A prefeitura informou que a negociação com os proprietários ainda está em andamento, sem pagamentos ou compensações até o momento.
O município também afirmou: "É importante citar que para a execução da intervenção era fundamental desapropriar uma parte do terreno em questão e que todo o processo respeitou a legislação fiscal, urbana e ambiental".
Em 30 de setembro, cinco dias após a inauguração, Bezerra comemorou nas redes: "O trabalho não para. A gente viabilizou os primeiros recursos, e o deputado federal Fernando Filho complementou. A primeira etapa da Orla 3 marca um novo vetor de desenvolvimento para a nossa cidade". O deputado federal Fernando Coelho Filho (União-PE) foi procurado e não se manifestou.
No dia da entrega, Miguel escreveu: "Dia histórico para Petrolina. Um novo vetor de desenvolvimento, progresso e crescimento. Foi uma obra que a gente pensou lá atrás, em 2021, ainda quando eu era prefeito".
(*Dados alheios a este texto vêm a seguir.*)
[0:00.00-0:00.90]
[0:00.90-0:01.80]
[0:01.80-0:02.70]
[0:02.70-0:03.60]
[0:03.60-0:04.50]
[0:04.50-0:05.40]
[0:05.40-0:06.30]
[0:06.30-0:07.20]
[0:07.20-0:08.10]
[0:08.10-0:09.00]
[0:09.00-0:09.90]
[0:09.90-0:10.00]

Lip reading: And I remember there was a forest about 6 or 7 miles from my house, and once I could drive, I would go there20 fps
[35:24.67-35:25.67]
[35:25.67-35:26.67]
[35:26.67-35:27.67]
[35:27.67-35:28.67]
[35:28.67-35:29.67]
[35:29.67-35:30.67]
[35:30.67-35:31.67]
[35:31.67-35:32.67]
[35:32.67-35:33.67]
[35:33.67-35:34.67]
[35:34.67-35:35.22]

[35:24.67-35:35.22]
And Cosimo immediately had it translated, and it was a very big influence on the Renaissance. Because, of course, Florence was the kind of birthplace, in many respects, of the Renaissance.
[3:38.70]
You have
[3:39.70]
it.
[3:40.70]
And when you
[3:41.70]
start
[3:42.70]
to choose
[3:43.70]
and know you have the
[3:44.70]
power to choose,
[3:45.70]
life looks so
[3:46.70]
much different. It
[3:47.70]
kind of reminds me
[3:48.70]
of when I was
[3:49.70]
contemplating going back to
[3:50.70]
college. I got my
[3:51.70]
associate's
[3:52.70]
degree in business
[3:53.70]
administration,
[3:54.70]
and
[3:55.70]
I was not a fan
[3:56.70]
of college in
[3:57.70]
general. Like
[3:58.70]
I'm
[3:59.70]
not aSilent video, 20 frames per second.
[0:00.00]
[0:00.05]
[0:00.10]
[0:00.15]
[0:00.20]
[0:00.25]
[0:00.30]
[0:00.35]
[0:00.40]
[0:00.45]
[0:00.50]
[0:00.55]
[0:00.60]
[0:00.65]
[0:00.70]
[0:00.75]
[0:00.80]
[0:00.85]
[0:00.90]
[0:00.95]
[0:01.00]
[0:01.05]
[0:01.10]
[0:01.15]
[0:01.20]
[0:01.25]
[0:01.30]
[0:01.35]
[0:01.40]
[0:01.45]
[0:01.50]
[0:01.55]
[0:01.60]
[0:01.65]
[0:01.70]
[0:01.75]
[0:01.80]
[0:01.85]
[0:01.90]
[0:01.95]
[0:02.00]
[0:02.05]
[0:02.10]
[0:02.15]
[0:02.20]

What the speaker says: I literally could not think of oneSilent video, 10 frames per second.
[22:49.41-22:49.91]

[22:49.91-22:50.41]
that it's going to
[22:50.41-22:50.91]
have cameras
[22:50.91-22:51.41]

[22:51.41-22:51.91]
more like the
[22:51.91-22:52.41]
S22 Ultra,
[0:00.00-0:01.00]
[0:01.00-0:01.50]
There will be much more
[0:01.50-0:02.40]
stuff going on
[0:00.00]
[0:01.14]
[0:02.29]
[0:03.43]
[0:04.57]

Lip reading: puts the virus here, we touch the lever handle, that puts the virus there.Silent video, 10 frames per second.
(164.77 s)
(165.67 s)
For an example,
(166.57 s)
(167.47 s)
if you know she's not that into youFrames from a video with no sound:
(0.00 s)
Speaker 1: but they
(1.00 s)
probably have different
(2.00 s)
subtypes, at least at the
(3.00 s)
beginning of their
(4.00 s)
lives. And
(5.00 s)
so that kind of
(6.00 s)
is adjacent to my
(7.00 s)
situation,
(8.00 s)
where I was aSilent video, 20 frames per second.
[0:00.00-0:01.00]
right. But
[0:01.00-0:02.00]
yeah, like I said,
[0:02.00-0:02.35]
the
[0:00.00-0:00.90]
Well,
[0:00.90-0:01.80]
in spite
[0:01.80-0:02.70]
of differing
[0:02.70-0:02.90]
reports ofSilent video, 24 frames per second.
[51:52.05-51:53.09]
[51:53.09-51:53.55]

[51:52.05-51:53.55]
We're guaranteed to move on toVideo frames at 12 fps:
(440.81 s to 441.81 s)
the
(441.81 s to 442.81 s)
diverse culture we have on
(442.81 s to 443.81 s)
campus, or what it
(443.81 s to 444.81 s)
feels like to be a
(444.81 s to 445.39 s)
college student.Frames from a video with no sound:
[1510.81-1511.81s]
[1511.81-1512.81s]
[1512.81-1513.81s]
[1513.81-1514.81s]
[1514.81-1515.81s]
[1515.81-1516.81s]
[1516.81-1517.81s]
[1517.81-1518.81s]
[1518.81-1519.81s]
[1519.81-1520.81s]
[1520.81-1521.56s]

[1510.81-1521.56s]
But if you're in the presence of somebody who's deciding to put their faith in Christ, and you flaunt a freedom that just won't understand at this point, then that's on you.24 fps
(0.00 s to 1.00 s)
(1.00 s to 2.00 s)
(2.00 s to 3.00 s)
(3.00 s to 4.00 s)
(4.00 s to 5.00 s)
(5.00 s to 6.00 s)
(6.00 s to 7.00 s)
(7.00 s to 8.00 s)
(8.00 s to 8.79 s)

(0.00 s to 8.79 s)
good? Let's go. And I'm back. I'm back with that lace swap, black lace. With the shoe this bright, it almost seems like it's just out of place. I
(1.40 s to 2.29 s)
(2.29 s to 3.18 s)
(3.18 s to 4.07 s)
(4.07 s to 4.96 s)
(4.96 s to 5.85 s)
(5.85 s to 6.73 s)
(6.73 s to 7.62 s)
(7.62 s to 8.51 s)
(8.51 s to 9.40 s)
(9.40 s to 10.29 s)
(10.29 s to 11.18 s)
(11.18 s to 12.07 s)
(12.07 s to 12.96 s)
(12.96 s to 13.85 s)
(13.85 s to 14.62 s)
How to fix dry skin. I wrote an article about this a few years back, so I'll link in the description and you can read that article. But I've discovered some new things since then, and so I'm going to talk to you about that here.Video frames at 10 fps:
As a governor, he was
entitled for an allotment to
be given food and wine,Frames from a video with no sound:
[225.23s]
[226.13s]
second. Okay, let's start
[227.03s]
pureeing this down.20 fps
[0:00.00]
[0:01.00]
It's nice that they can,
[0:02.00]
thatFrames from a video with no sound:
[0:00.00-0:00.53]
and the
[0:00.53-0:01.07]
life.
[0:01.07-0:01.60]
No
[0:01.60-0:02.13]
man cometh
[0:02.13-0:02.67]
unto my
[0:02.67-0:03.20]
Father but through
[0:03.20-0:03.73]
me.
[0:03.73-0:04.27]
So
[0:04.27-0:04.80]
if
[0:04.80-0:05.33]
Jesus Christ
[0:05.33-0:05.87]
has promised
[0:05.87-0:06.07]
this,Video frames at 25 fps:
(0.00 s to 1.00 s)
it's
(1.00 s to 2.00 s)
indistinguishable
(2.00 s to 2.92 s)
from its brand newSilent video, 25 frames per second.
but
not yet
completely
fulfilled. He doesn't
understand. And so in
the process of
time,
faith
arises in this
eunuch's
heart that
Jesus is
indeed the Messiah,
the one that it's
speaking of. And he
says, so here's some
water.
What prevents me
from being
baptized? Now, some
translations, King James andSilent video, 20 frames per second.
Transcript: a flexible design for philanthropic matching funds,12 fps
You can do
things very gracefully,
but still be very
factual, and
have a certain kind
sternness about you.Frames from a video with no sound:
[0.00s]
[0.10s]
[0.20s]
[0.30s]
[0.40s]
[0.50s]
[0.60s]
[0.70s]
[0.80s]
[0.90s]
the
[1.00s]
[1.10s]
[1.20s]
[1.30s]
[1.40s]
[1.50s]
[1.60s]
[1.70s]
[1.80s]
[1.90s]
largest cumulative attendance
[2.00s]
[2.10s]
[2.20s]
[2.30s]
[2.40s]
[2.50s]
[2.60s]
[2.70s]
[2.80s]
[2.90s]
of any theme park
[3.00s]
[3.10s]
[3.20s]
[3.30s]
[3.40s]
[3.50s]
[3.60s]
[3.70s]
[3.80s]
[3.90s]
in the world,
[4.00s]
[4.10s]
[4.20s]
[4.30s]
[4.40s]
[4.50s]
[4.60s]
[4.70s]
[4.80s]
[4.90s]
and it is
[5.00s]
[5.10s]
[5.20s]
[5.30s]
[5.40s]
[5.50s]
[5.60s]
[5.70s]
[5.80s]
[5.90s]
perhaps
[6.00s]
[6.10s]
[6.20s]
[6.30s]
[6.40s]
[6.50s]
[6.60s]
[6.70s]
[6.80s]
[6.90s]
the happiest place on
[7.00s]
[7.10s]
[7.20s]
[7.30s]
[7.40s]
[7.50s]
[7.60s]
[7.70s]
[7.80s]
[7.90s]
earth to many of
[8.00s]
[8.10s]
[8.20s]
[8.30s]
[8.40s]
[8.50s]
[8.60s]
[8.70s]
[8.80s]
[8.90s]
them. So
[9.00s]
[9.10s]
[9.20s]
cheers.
Para Guilherme France, gerente de Pesquisa e Advocacy da Transparência Internacional Brasil, "Não há como falar em impessoalidade e moralidade, princípios da administração pública, quando emendas parlamentares se tornam verbas de família. É difícil não desconfiar de verbas enviadas por deputados para prefeitos com o mesmo sobrenome para serem executadas por órgãos controlados por associados próximos".
Com 386 mil habitantes, Petrolina foi a cidade pernambucana que mais recebeu emendas pagas entre 2020 e 2025, média de R$ 323 milhões ao ano. O valor supera o de Recife, que tem o triplo da população, e o de Jaboatão dos Guararapes. Juazeiro (BA), do outro lado da ponte, com 237 mil habitantes, teve média de R$ 82 milhões anuais no período.
Desde o ano passado, o ministro Flávio Dino, do STF, determinou mudanças no controle das emendas. Com o fim do orçamento secreto, o Congresso passou a turbinar outros tipos de repasses, como os de comissão.
Dino também exigiu identificar os padrinhos das indicações e, no caso das emendas Pix, apresentar plano de ação para o uso dos recursos. Em dez anos, o valor das emendas cresceu de R$ 16 bilhões (2015, em valores ajustados pelo IPCA) para R$ 51 bilhões previstos neste ano.
Vereador em Petrolina, Gilmar Santos (PT) disse que a cidade teria mais ganho se os recursos fossem para outras prioridades.
"As periferias estão sem saneamento básico e tantos outros serviços essenciais. A Orla 3 só era prioridade para quem vive na sanha de tirar proveitos pessoais e especulação econômica", criticou.